Primeiro, foi o quarto golo do Liverpool em Anfield contra o Barcelona, que apurou a equipa de Jurgen Klopp para a final da Liga dos Campeões deste ano; depois, já na fase de grupos da presente edição da liga milionária, José Mourinho destacou o ‘pensamento rápido’ do apanha-bolas do Tottenham, que permitiu a Harry Kane marcar o golo do empate frente ao Olympiakos de Pedro Martins.

Todos estes exemplos são bem ilustrativos da importância dos ‘ganhos marginais’ e de como melhoras de 1% numa pequena parcela do processo podem trazer beneficios bem mais significativos, não só no desporto como noutras áreas. Que o diga Ignaz Semmelweis, o médico húngaro que, em meados do século XIX, investigou uma intrigante crise de mortalidade no serviço de obstetrícia de um hospital de Viena: o número de jovens mães que não sobreviviam ao parto era muito maior quando eram atendidas por estudantes de medicina do sexo masculino do que quando eram auxiliadas por parteiras.

Depois de considerar várias explicações, Semmelweis descobriu a causa: antes de chegarem ao serviço de obstetrícia, os jovens aspirantes a médicos trabalhavam nas salas de autópsia do hospital, de onde vinham directamente... sem lavarem as mãos! Um simples gesto, cuja adopção generalizada permitiu que inúmeras vidas fossem poupadas.

Quando 1% é menos do que 1%

No entanto, há quem questione a lógica marcadamente cartesiana do princípio dos ganhos marginais. Isto devido à forma simplista como por vezes se equipara o ser humano a uma máquina, assumindo-se que é possível dividi-lo em partes - qual automóvel numa linha de montagem - e ignorar a existência (e o papel crucial) de relações entre as partes. A análise microscópica de cada elemento do processo de treino pode tornar o atleta (e os treinadores) obsessivo e acabar por ser contraproducente.

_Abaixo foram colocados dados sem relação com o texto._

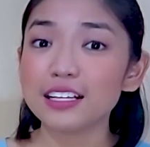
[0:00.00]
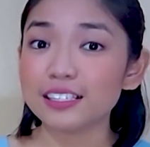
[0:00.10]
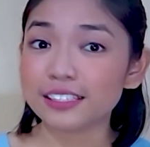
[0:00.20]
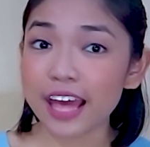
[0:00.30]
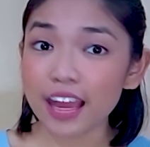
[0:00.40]

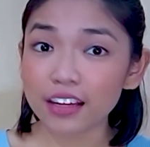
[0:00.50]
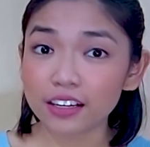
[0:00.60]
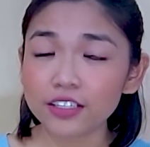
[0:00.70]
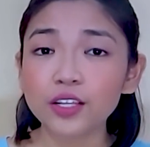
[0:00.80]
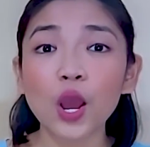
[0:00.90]

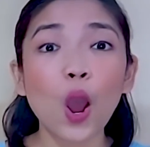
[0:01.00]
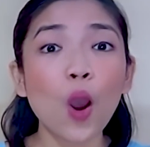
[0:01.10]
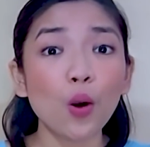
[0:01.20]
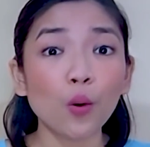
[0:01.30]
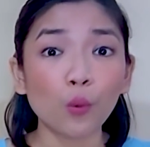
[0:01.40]
Second,
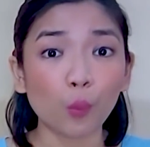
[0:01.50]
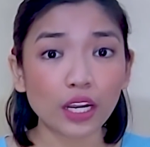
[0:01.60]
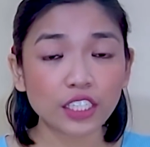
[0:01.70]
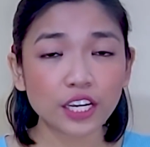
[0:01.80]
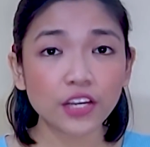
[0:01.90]

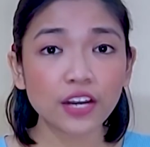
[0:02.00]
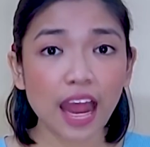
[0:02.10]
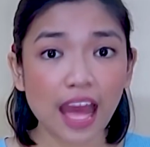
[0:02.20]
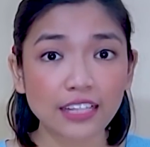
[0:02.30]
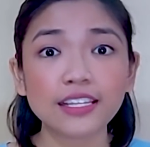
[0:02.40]
washing your
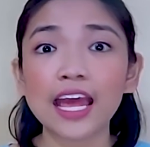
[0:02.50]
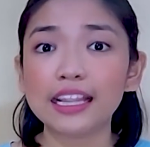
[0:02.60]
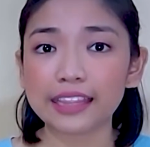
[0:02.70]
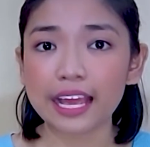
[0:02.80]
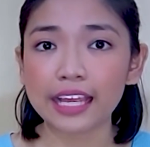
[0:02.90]
hands
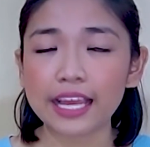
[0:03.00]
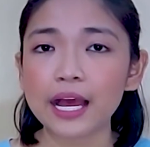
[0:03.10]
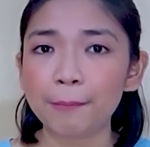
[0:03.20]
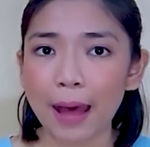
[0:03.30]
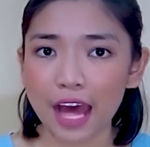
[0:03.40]
and taking
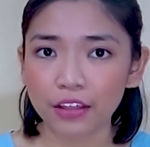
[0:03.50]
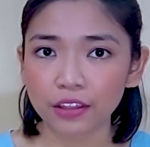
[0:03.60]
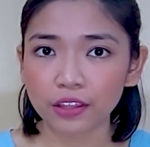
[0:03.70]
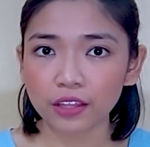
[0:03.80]
a bath.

Por um lado, se algum motivo levar a que numa determinada prova um atleta não consiga cumprir ponto por ponto o seu ‘protocolo de excelência’, a crença num resultado positivo pode ser afectada. Por outro, esta aposta na hiper-especialização pode redundar no crescimento desmesurado de equipas técnicas, dificultando a comunicação entre os ‘experts’ de cada área. Desta forma, surge o perigo de que cada um se ocupe da sua agenda (sempre a mais importante, por sinal!) sem que haja uma percepção do impacto global. O resultado provável: mensagens contraditórias, conflitos, lutas de egos, confusões. Diminuição da performance desportiva do atleta. A perda do prazer pelo desporto, motivada por (ou conducente a) problemas de saúde física e mental.

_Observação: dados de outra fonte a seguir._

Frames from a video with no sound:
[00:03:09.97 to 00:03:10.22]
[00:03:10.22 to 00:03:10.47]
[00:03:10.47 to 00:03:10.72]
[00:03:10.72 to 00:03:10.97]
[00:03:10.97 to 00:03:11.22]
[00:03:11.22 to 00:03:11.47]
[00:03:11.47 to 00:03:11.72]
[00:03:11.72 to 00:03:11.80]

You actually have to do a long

Assim, ainda que o avanço rápido da tecnologia e da investigação cientifica possam trazer possibilidades entusiasmantes, e que o investimento numa maior atenção ao detalhe em diversas áreas do treino faça todo o sentido, a sua eficácia depende em grande medida dum saber milenar: a filosofia. Numa era de informação desmedida e aceleração descontrolada, torna-se essencial arranjar tempo – e a coragem – para definir uma visão e assegurar que todos os elementos duma estrutura com ela permanecem alinhados. Só com uma direcção clara e uma cultura partilhada pode a aposta em ganhos marginais produzir resultados significativos e continuados.